Call Girls In Hsr Layout ☎ 7737669865 🥵 Book Your One night Stand
David Kelly SWIFT
1. Swift: A Scientist’s Gateway to
Campus Clusters, Grids and Supercomputers
Swift project: www.swiftlang.org
Presenter contact: davidkelly@uchicago.edu
swift-support@ci.uchicago.edu
David Kelly
Computation Institute, University of Chicago
and Argonne National Laboratory
2. Parallel scripting language for clusters, clouds & grids
– For writing loosely-coupled scripts of application programs
and utilities linked by exchanging files
– Can call scripts in shell, python, R, Octave, MATLAB, …

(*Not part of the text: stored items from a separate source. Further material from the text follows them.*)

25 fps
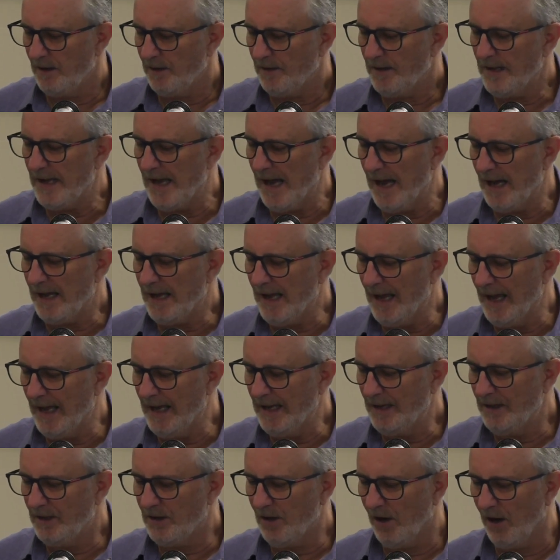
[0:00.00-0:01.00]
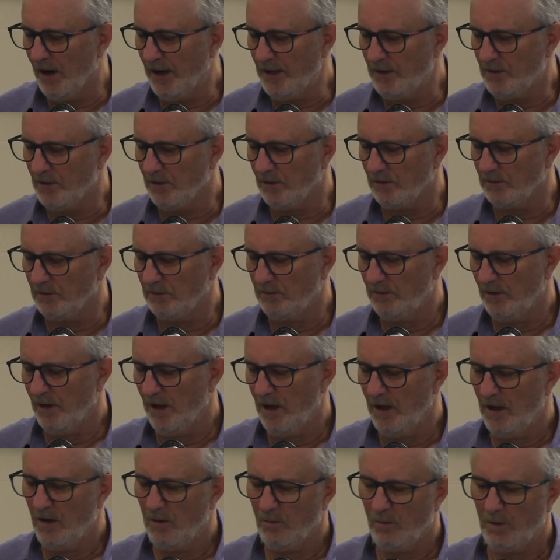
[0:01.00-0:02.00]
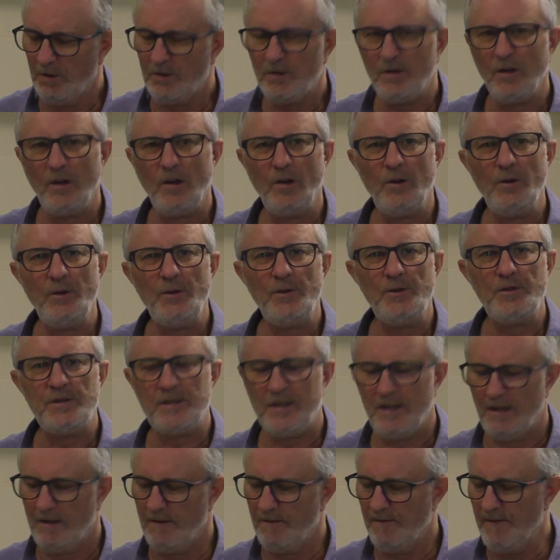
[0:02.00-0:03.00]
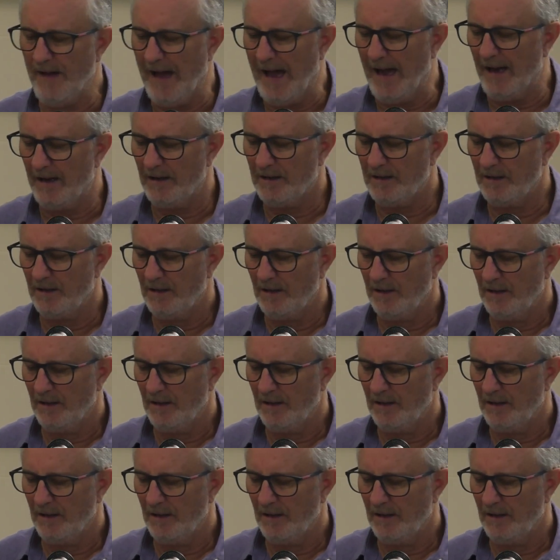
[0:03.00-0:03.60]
the arcane title which alludes to the fact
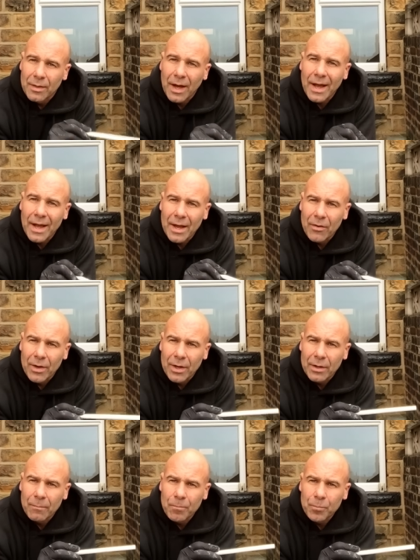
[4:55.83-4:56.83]
that
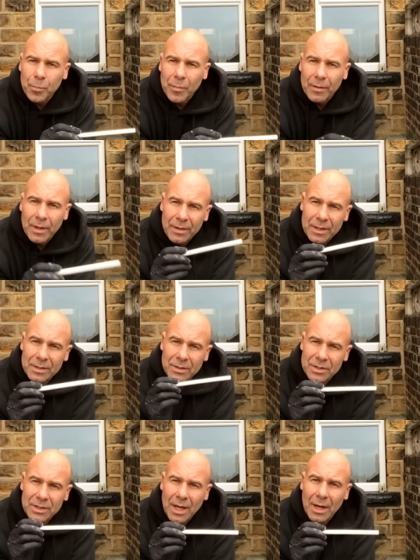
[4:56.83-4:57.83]
area, then this
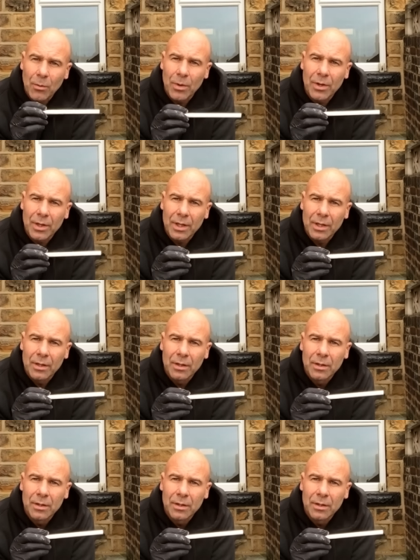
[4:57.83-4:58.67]
will start working.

Swift does 3 important things for you:
– Makes parallelism transparent – with functional dataflow
– Makes basic failure recovery transparent
– Makes computing location transparent – can run your script
on multiple distributed sites and diverse computing
resources (from desktop to petascale)
2
www.swiftlang.org
3. MODIS script excerpt
a
3
www.swiftlang.org
$ cat modis.swift
type file;
app (file output) getLandUse (file input)
{
getLandUse @input;
}
file getLandUse_inputs[] <filesys_mapper; pattern=”images/*.rgb">;
foreach i in getLandUse_inputs {
file output <single_file_mapper; file=@strcat(i, “.output”)>;
output = getLandUse(i);
}
4. Same script runs on broad range of resources; separate throttles can be set for each site.

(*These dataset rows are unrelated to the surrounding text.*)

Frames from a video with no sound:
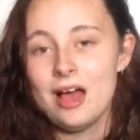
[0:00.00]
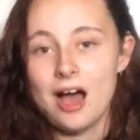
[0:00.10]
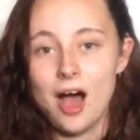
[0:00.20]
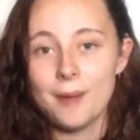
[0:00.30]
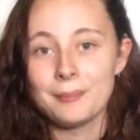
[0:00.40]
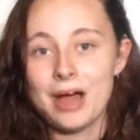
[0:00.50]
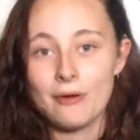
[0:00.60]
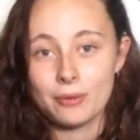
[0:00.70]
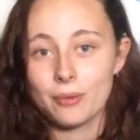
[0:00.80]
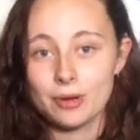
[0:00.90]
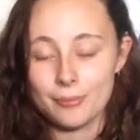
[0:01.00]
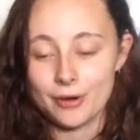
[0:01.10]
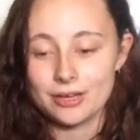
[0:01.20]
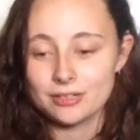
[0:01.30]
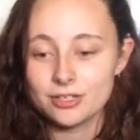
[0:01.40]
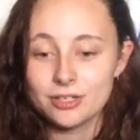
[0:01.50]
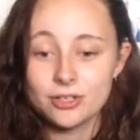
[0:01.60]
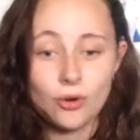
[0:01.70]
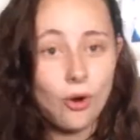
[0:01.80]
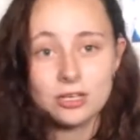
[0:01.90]
I always want to preach,
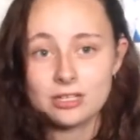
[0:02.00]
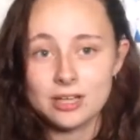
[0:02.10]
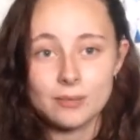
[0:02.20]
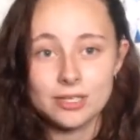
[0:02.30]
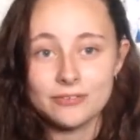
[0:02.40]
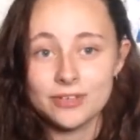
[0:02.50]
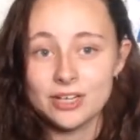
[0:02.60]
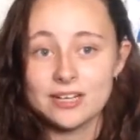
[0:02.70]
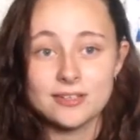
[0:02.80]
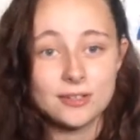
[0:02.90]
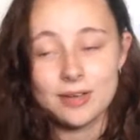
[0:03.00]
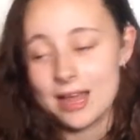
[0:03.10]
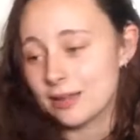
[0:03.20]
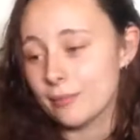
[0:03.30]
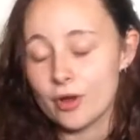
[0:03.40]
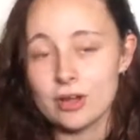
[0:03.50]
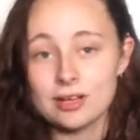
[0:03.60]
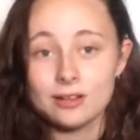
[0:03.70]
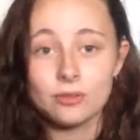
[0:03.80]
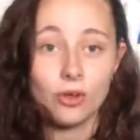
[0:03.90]
talk to someone if you need to, take a break,
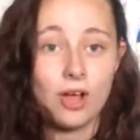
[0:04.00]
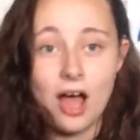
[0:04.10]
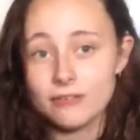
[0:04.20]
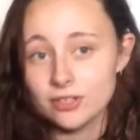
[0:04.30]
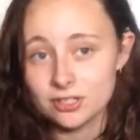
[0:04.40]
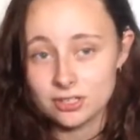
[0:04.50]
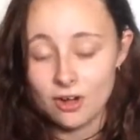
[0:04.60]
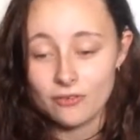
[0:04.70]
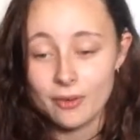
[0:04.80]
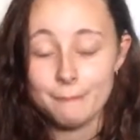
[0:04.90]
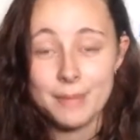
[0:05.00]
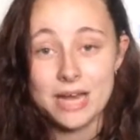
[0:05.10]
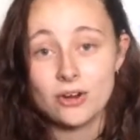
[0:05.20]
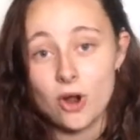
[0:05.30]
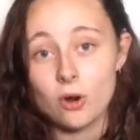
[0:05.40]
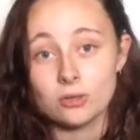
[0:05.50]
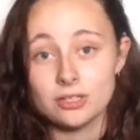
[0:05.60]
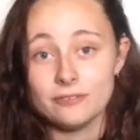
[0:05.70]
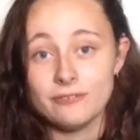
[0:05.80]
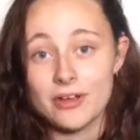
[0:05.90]
look after yourself. Mental health
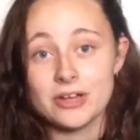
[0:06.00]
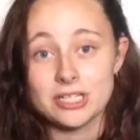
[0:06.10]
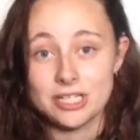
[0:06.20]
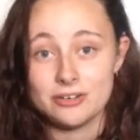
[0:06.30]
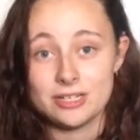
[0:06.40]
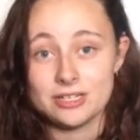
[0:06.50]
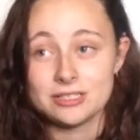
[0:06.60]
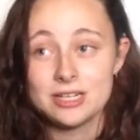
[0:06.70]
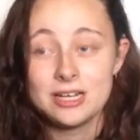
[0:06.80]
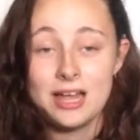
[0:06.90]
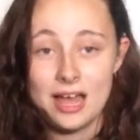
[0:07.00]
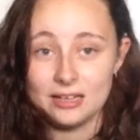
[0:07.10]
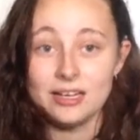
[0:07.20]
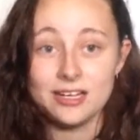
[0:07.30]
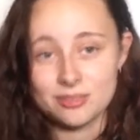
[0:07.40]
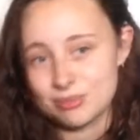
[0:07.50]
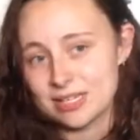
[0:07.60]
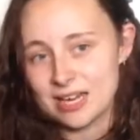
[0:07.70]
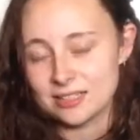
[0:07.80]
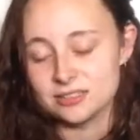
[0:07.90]
is very serious and needs to be
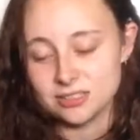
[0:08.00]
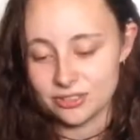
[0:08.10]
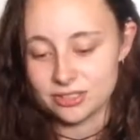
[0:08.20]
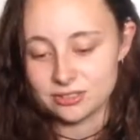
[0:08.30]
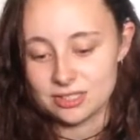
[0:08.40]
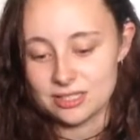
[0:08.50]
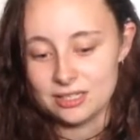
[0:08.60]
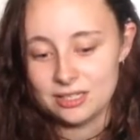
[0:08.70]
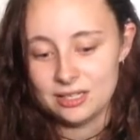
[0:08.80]
taken seriously.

User can run on multiple resources:
4
www.swiftlang.org
Cluster interactive node
swift
Output
Logs
Cluster file server
Input
Swift
script
Applications
config
files
UChicago UC3
UC3 seeder nodes
Midwest T2 nodes
OSG VO nodes
Beagle Cray
Cray XE 24-core nodes
Uchicago Midway
Sandybridge nodes
Westmere nodes
Department nodes
5. Swift’s location-independent scripting
lets the user focus on science
Example of running 3,000 jobs to 3 hosts including the UC3 campus
collective:
The user started on a basic login host processing 10 files and moved up to a
3,000 file dataset, changing only the dataset name and a site-specification
list to get to the resources above
Expanded the scope of their computations from one node to hundreds or
thousands of cores
User didn’t need to look at what sites were busy, or adjust arcane scripts,
to get to these resources.
5
www.swiftlang.org
Midway 289
Beagle 1070
UC3 1641
Total 3000
6. Swift is a parallel scripting system for grids, clouds and clusters
– for loosely-coupled applications - application and utility programs linked by
exchanging files
Swift is easy to write: simple high-level C-like functional language
– Small Swift scripts can do large-scale work
Swift is easy to run: contains all services for running Grid workflow - in one
Java application
– Untar and run – acts as a self-contained Grid client
Swift is fast: uses efficient, scalable and flexible distributed execution
engine.
– Scales to range of 1M tasks per script run
Swift usage is growing:
– applications in earth systems sciences, neuroscience, proteomics, molecular
dynamics, biochemistry, economics, statistics, and more.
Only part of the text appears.